● Work instruction
An unchanged copy of each entry below is needed; keep the pictures out of it.

Dataset entries
BEGIN
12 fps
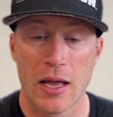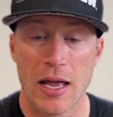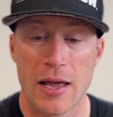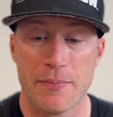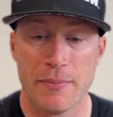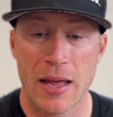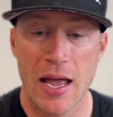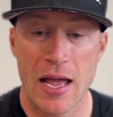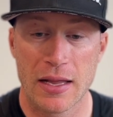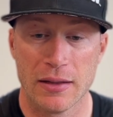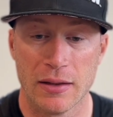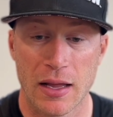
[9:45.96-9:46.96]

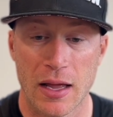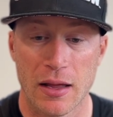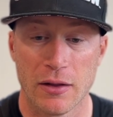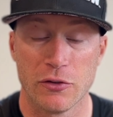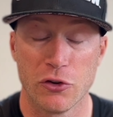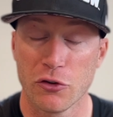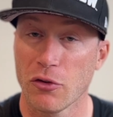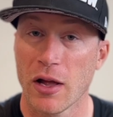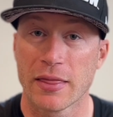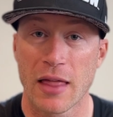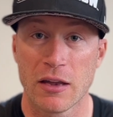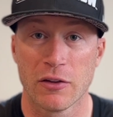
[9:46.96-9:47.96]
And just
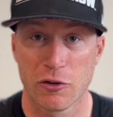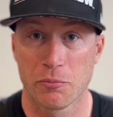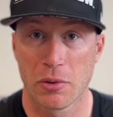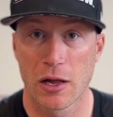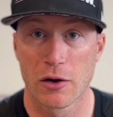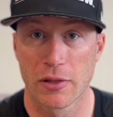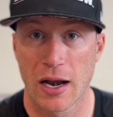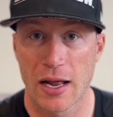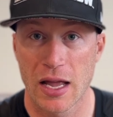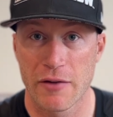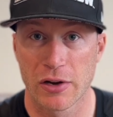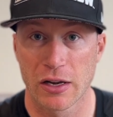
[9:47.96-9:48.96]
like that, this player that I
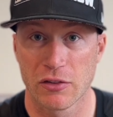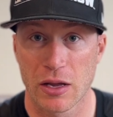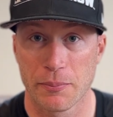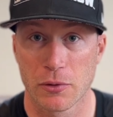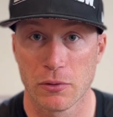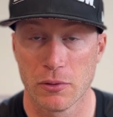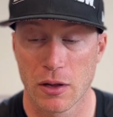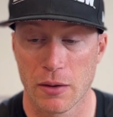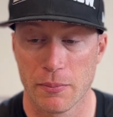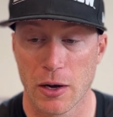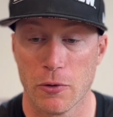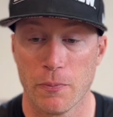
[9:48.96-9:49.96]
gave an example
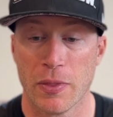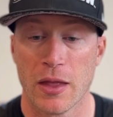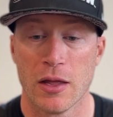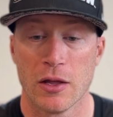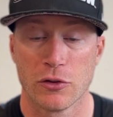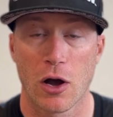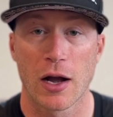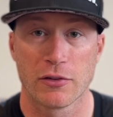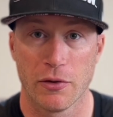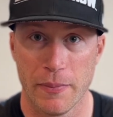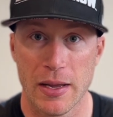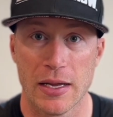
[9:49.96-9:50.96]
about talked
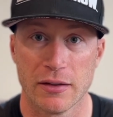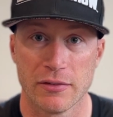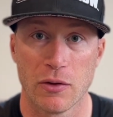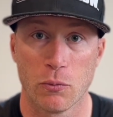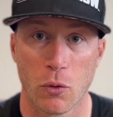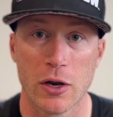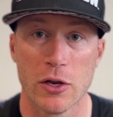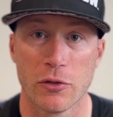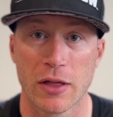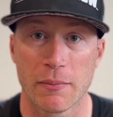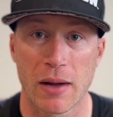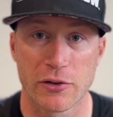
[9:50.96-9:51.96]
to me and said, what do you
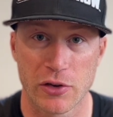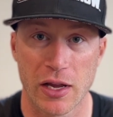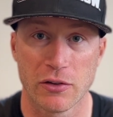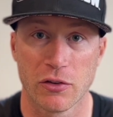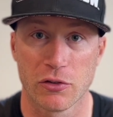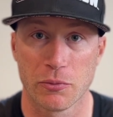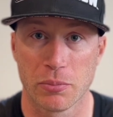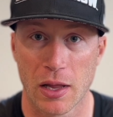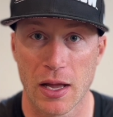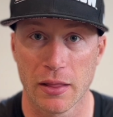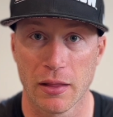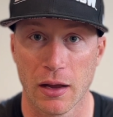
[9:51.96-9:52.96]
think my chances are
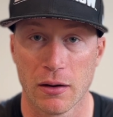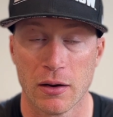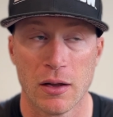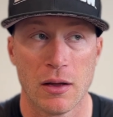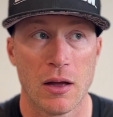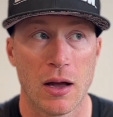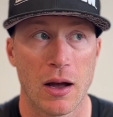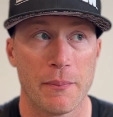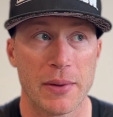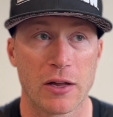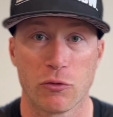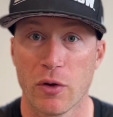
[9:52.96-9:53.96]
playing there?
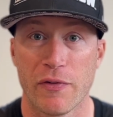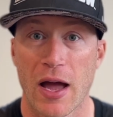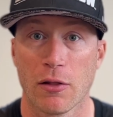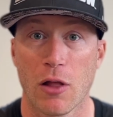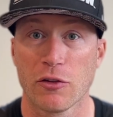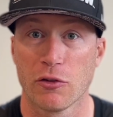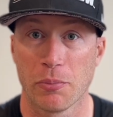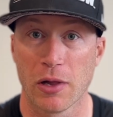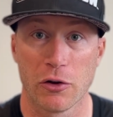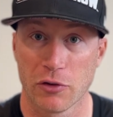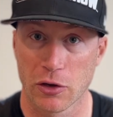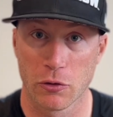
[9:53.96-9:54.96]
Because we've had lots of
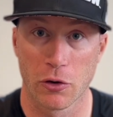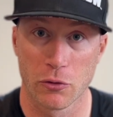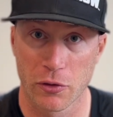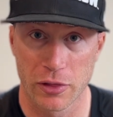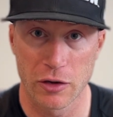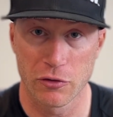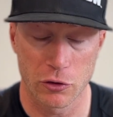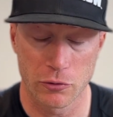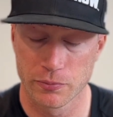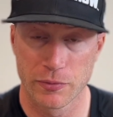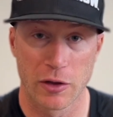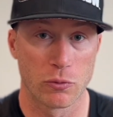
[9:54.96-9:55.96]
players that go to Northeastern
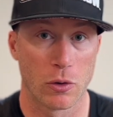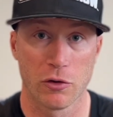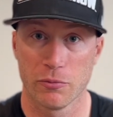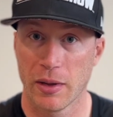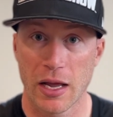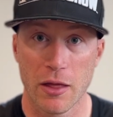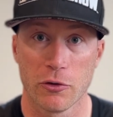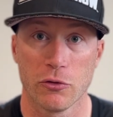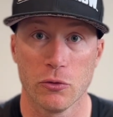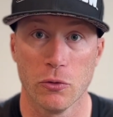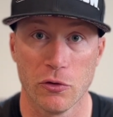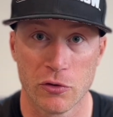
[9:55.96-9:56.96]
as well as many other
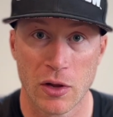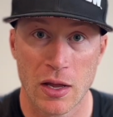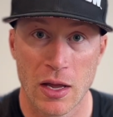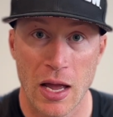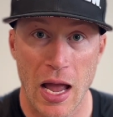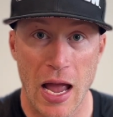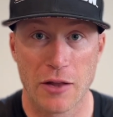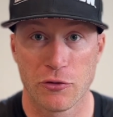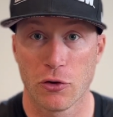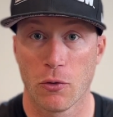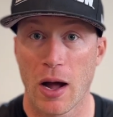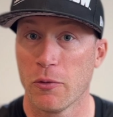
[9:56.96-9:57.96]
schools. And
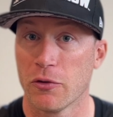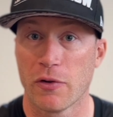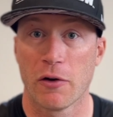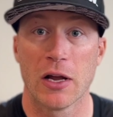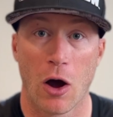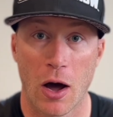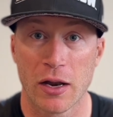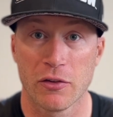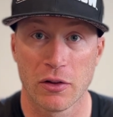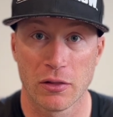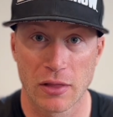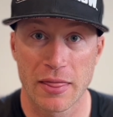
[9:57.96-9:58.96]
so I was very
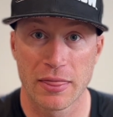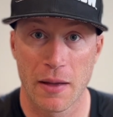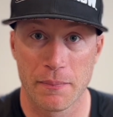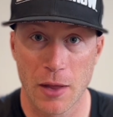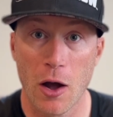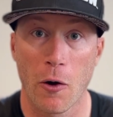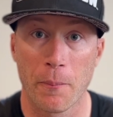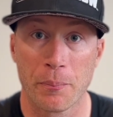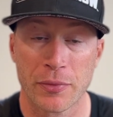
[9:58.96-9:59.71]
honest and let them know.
END
● Answer box
12 fps
[9:45.96-9:46.96]

[9:46.96-9:47.96]
And just
[9:47.96-9:48.96]
like that, this player that I
[9:48.96-9:49.96]
gave an example
[9:49.96-9:50.96]
about talked
[9:50.96-9:51.96]
to me and said, what do you
[9:51.96-9:52.96]
think my chances are
[9:52.96-9:53.96]
playing there?
[9:53.96-9:54.96]
Because we've had lots of
[9:54.96-9:55.96]
players that go to Northeastern
[9:55.96-9:56.96]
as well as many other
[9:56.96-9:57.96]
schools. And
[9:57.96-9:58.96]
so I was very
[9:58.96-9:59.71]
honest and let them know.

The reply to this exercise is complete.